* [Data to process]:
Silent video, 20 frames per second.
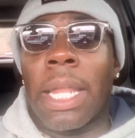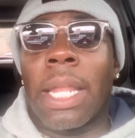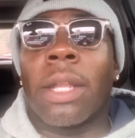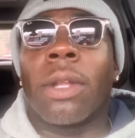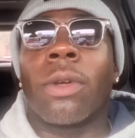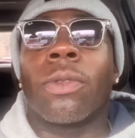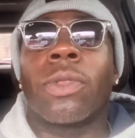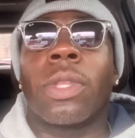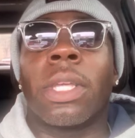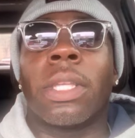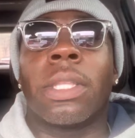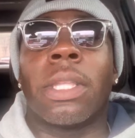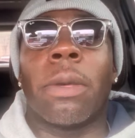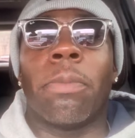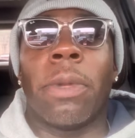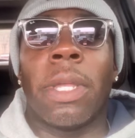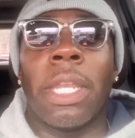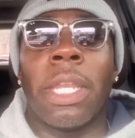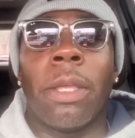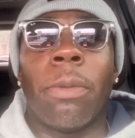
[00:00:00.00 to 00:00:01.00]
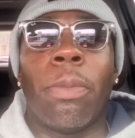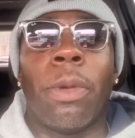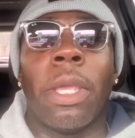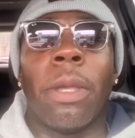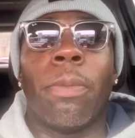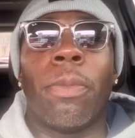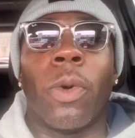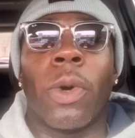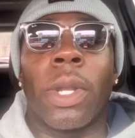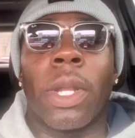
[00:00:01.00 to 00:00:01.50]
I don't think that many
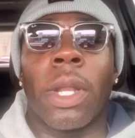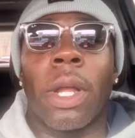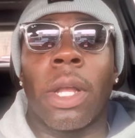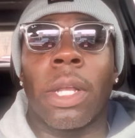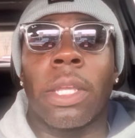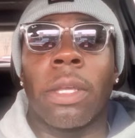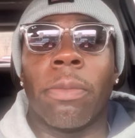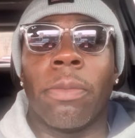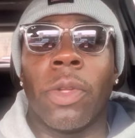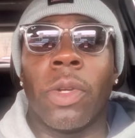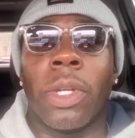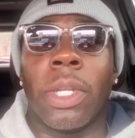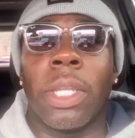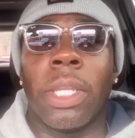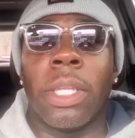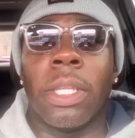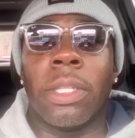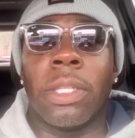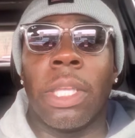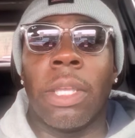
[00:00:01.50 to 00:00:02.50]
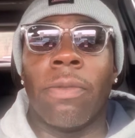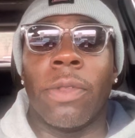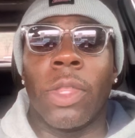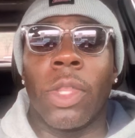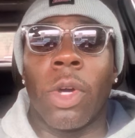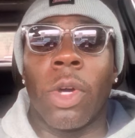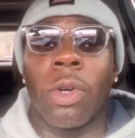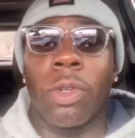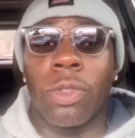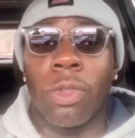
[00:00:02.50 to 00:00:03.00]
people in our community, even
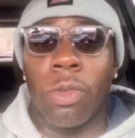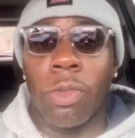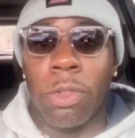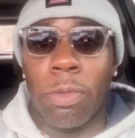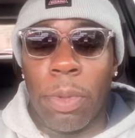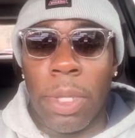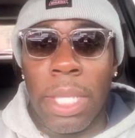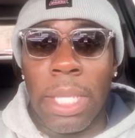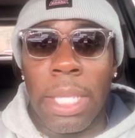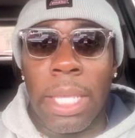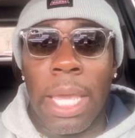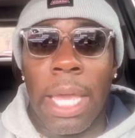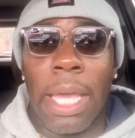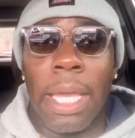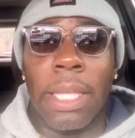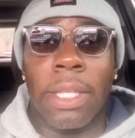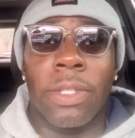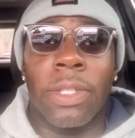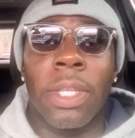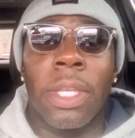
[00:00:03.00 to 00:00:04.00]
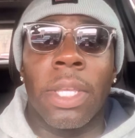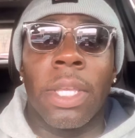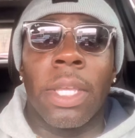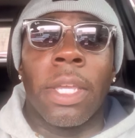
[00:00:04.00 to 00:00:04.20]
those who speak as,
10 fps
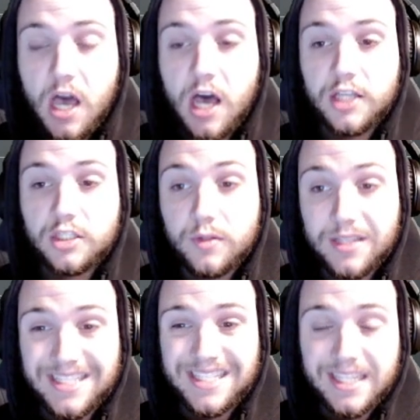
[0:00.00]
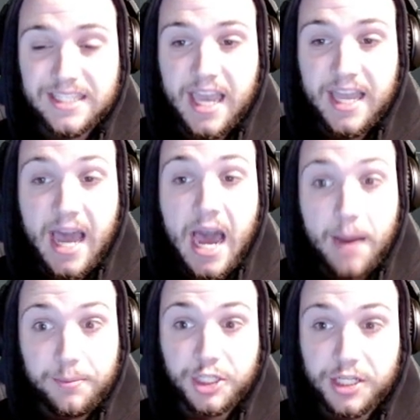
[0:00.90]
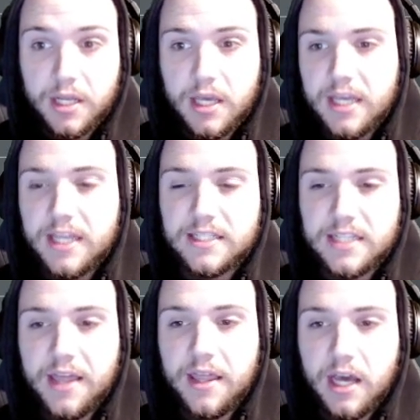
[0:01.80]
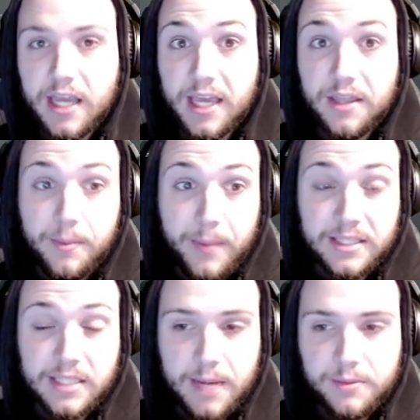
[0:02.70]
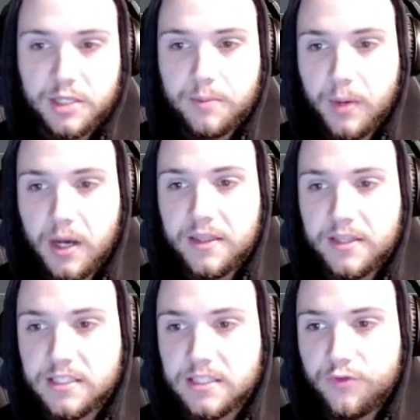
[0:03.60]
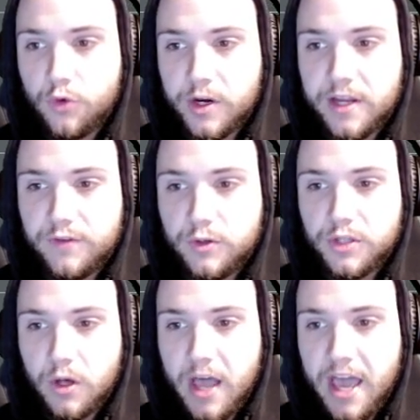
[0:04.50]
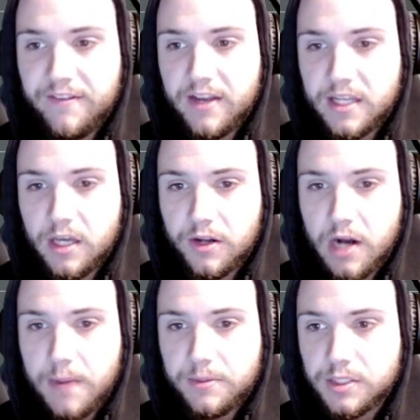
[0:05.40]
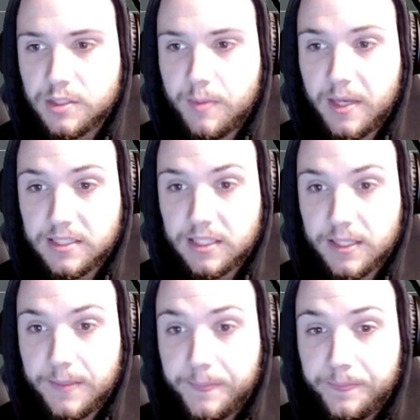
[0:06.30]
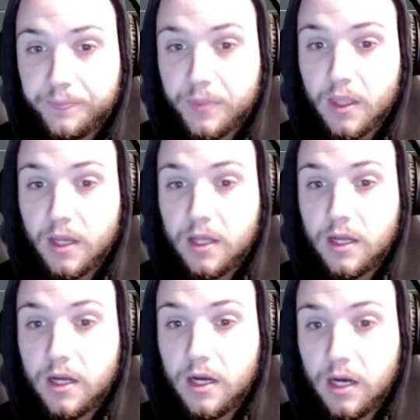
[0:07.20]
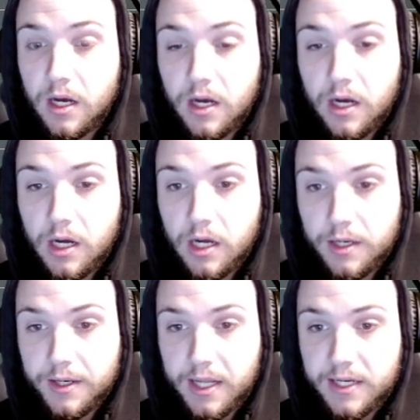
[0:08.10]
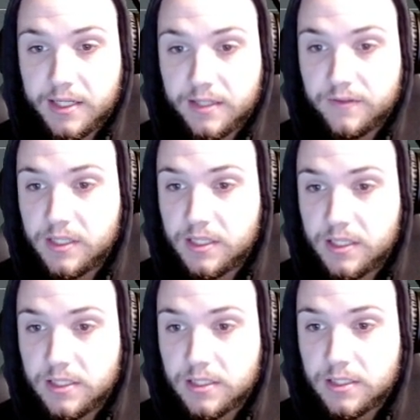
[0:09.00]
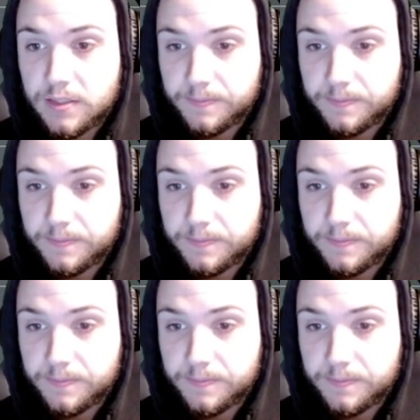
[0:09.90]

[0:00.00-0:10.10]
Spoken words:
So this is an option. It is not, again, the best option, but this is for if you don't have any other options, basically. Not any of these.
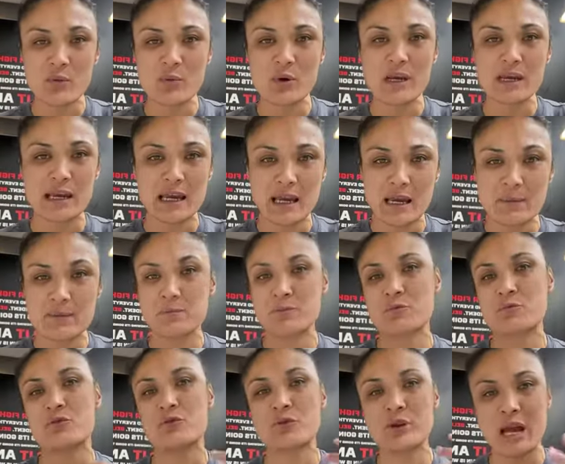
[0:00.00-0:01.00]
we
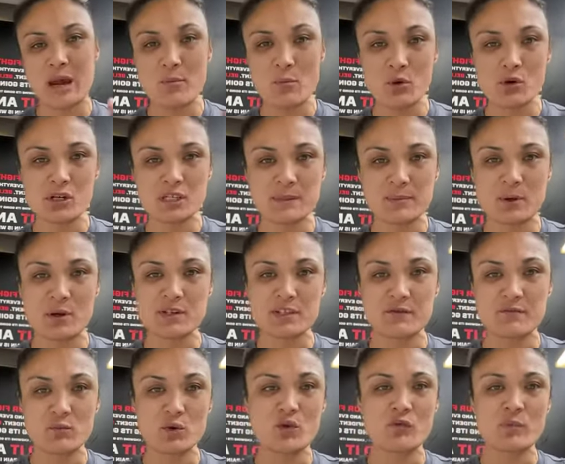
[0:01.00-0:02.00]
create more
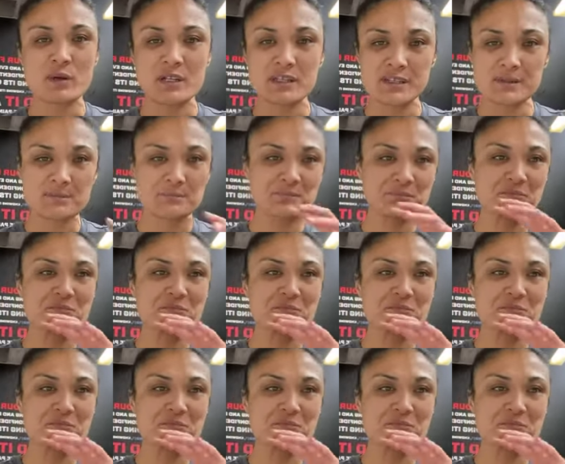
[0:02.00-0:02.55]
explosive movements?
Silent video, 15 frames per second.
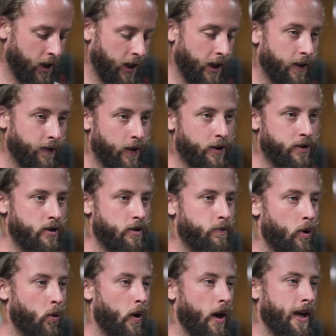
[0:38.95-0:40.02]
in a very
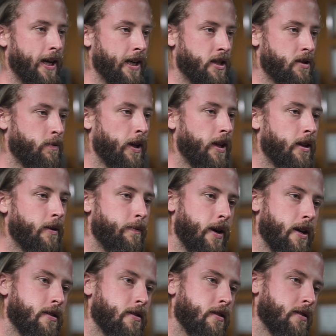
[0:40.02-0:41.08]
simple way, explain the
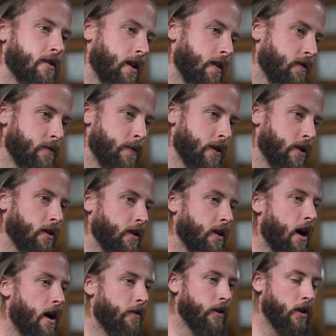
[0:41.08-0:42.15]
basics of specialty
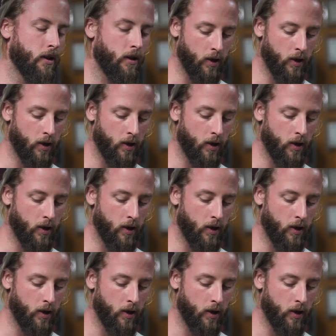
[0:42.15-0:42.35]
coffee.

* [Aim of the task]: The line containing "[0:00.00-0:10.10]" marks the end: copy exactly every line from the start of the records up to and including it, leaving out the pictures.

* [Reply to the exercise]:
Silent video, 20 frames per second.
[00:00:00.00 to 00:00:01.00]
[00:00:01.00 to 00:00:01.50]
I don't think that many
[00:00:01.50 to 00:00:02.50]
[00:00:02.50 to 00:00:03.00]
people in our community, even
[00:00:03.00 to 00:00:04.00]
[00:00:04.00 to 00:00:04.20]
those who speak as,
10 fps
[0:00.00]
[0:00.90]
[0:01.80]
[0:02.70]
[0:03.60]
[0:04.50]
[0:05.40]
[0:06.30]
[0:07.20]
[0:08.10]
[0:09.00]
[0:09.90]

[0:00.00-0:10.10]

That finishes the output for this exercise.